▶ [Aim of the task] In the material below, the line holding "[00:03:17.50 to 00:03:18.40]" and every line after it should be reproduced exactly, please, with pictures omitted.

▶ [Task inputs]
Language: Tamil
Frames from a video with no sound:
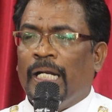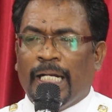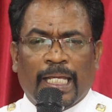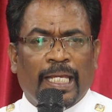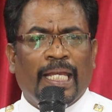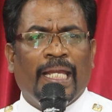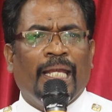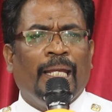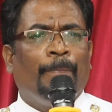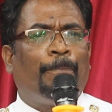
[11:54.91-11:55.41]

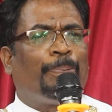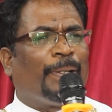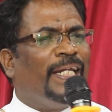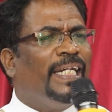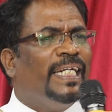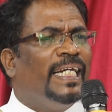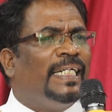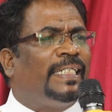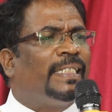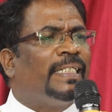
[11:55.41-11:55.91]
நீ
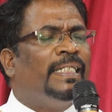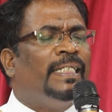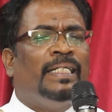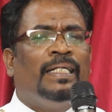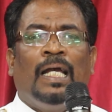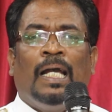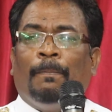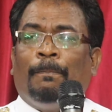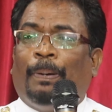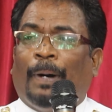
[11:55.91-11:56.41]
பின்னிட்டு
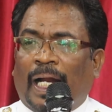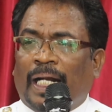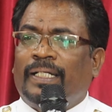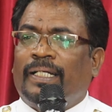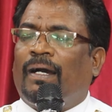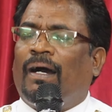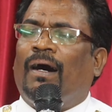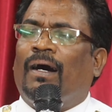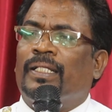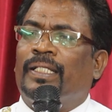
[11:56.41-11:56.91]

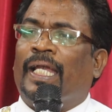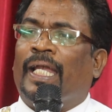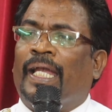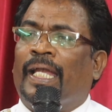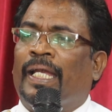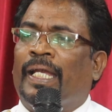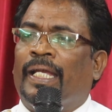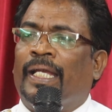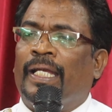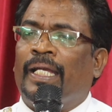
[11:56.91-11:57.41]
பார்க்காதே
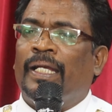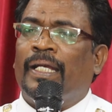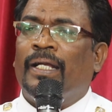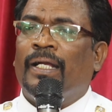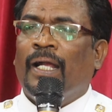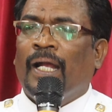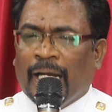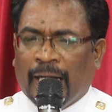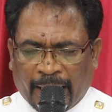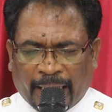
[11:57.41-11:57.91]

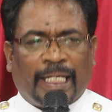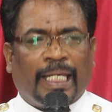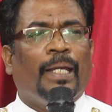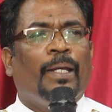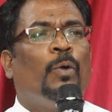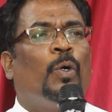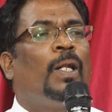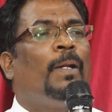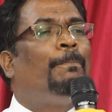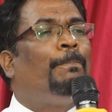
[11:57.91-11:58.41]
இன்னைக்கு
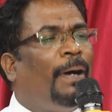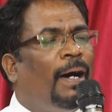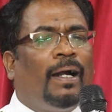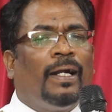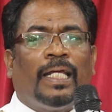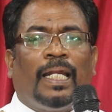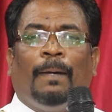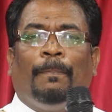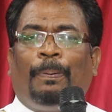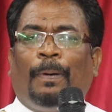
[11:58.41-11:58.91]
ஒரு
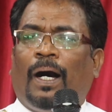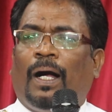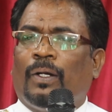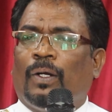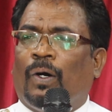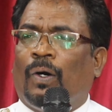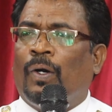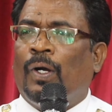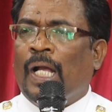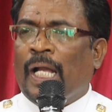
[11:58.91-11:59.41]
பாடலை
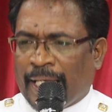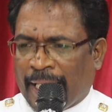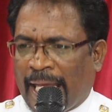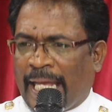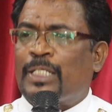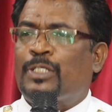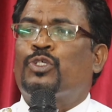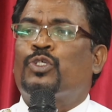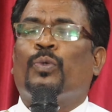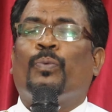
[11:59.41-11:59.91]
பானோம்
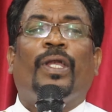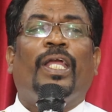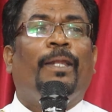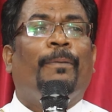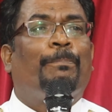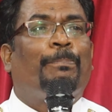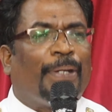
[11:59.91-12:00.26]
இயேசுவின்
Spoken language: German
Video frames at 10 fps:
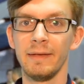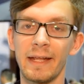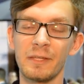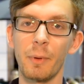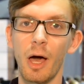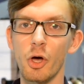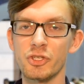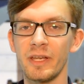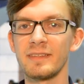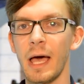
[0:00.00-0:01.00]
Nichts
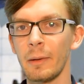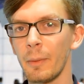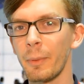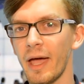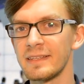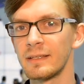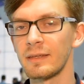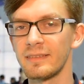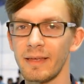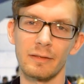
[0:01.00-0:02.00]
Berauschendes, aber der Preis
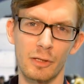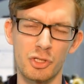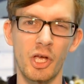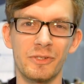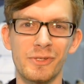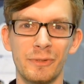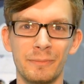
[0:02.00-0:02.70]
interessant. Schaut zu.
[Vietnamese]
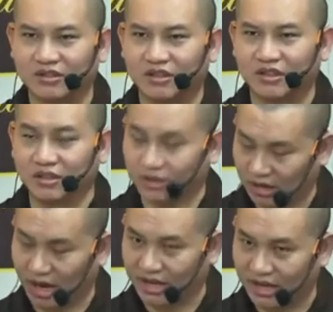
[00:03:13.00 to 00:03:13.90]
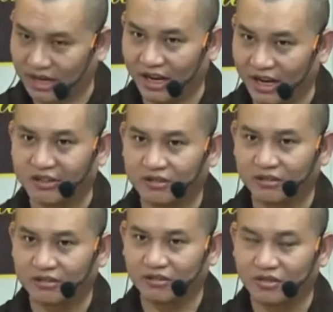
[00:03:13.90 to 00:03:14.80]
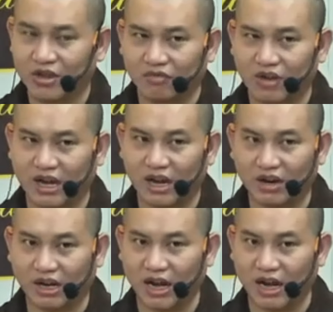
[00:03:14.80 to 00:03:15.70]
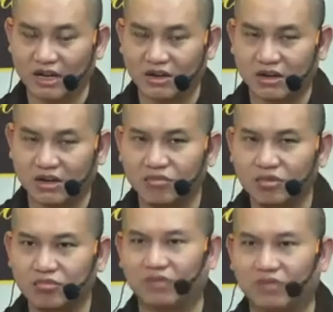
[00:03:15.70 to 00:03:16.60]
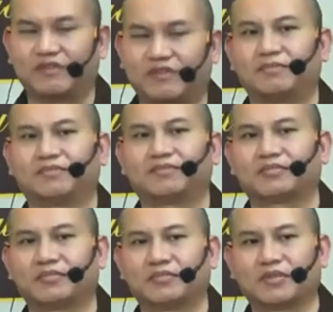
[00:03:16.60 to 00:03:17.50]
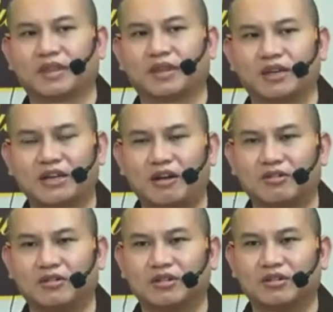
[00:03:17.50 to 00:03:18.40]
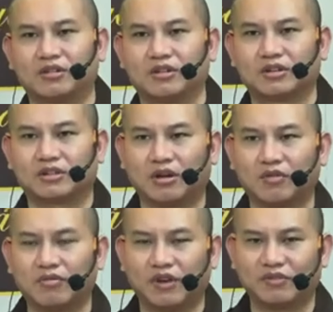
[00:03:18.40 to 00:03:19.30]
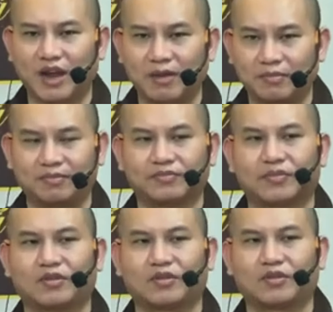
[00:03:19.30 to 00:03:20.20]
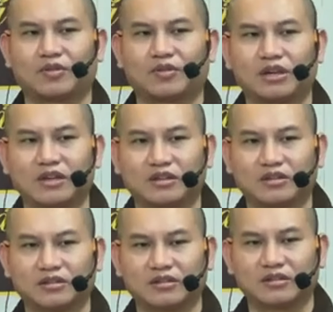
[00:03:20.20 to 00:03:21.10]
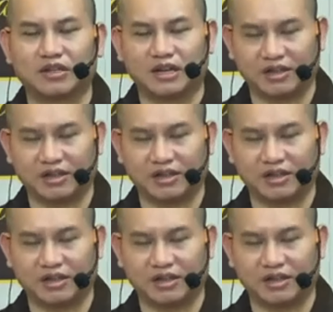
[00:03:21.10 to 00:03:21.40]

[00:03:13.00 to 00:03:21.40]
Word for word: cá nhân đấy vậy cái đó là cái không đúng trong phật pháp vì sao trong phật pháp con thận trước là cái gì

▶ [Response to the exercise]
[00:03:17.50 to 00:03:18.40]
[00:03:18.40 to 00:03:19.30]
[00:03:19.30 to 00:03:20.20]
[00:03:20.20 to 00:03:21.10]
[00:03:21.10 to 00:03:21.40]

[00:03:13.00 to 00:03:21.40]
Word for word: cá nhân đấy vậy cái đó là cái không đúng trong phật pháp vì sao trong phật pháp con thận trước là cái gì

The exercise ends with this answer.